[Recorded data]
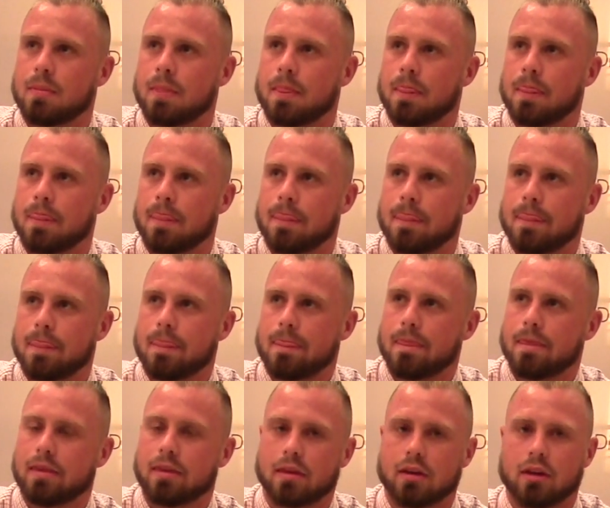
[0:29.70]

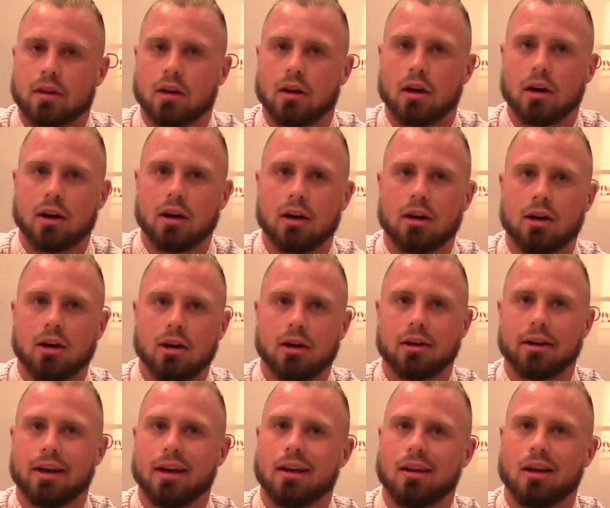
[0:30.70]
interceptions?
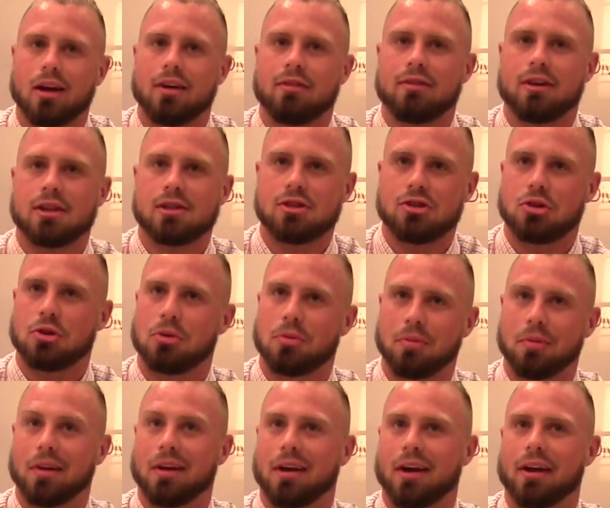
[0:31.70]
Uh, yeah, a lot of it has to
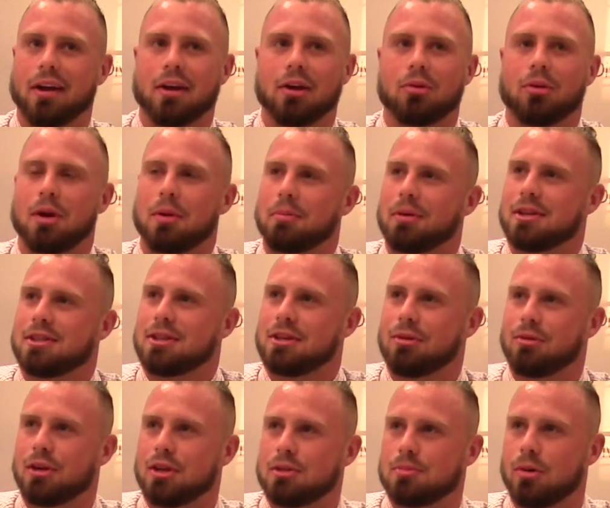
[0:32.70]
do in the right place at
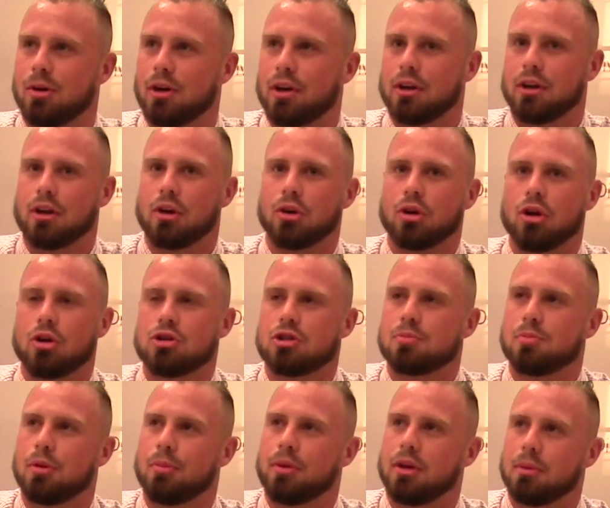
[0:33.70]
the right spot. You know,
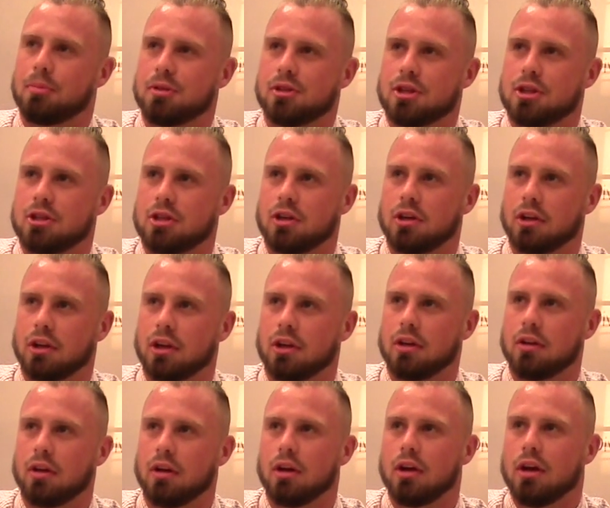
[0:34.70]
coaches put me in a position to
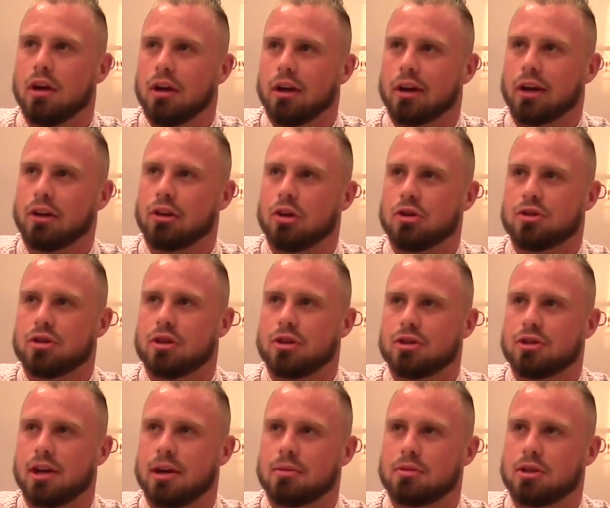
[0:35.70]
get get those
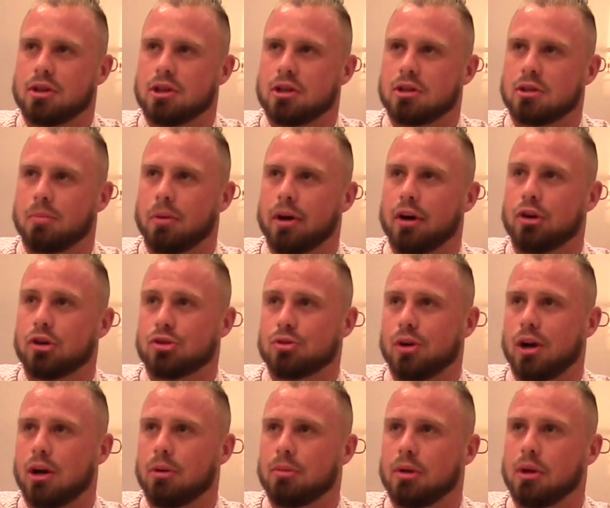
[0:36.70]
interceptions. The players
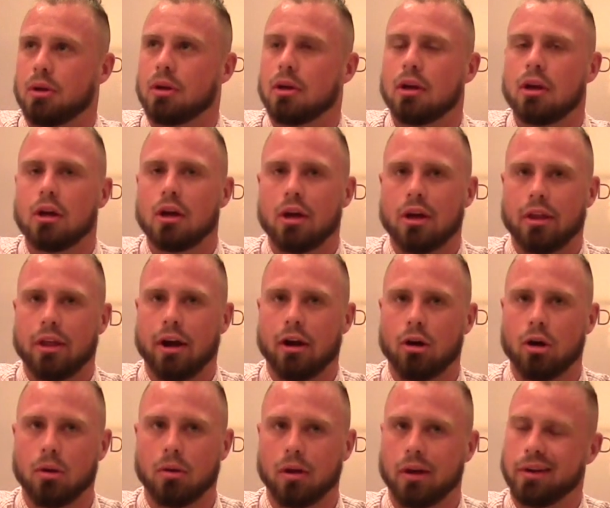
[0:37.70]
around me, they
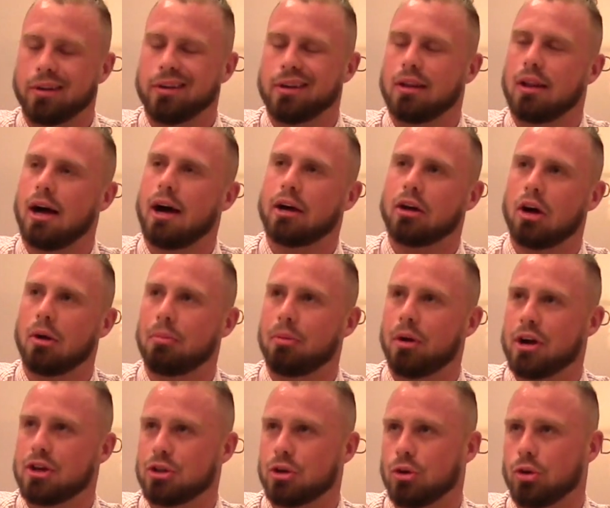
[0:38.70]
were like D line got
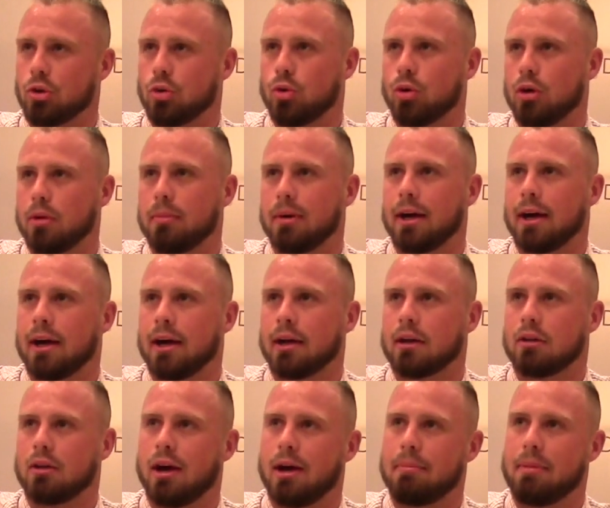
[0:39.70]
pressure on the
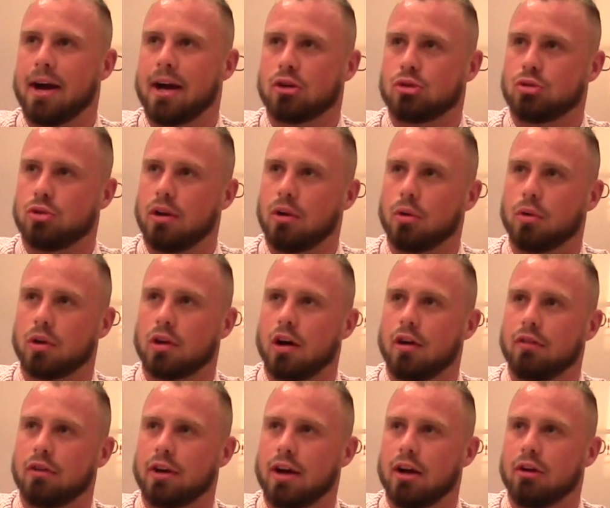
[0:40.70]
quarterback. Linebackers were able to
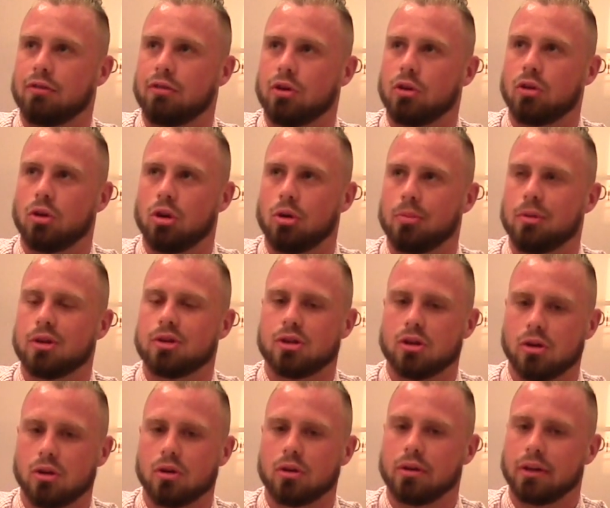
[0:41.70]
cover downfield a little bit.
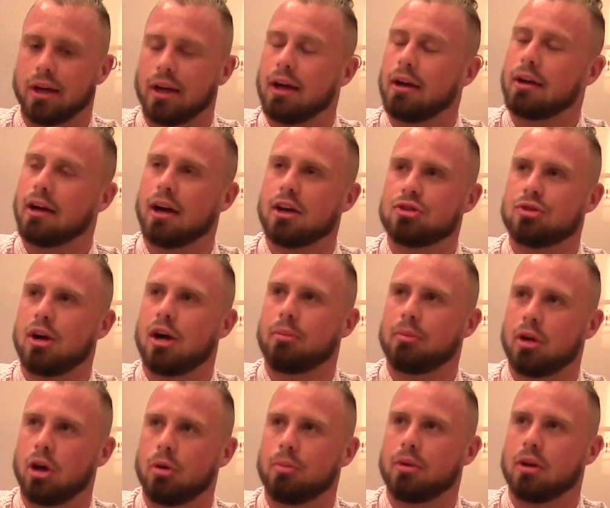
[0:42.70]
So yeah, guys around
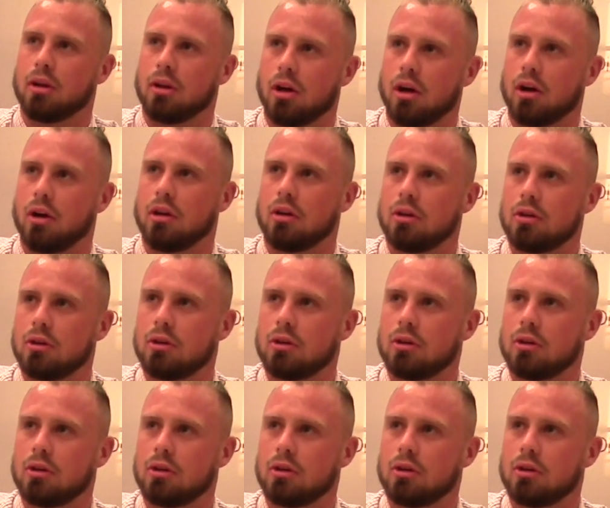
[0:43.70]
me helped me a lot.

Problem statement: Word for word, please reproduce each entry above and leave out every picture.

Response to the exercise:
[0:29.70]

[0:30.70]
interceptions?
[0:31.70]
Uh, yeah, a lot of it has to
[0:32.70]
do in the right place at
[0:33.70]
the right spot. You know,
[0:34.70]
coaches put me in a position to
[0:35.70]
get get those
[0:36.70]
interceptions. The players
[0:37.70]
around me, they
[0:38.70]
were like D line got
[0:39.70]
pressure on the
[0:40.70]
quarterback. Linebackers were able to
[0:41.70]
cover downfield a little bit.
[0:42.70]
So yeah, guys around
[0:43.70]
me helped me a lot.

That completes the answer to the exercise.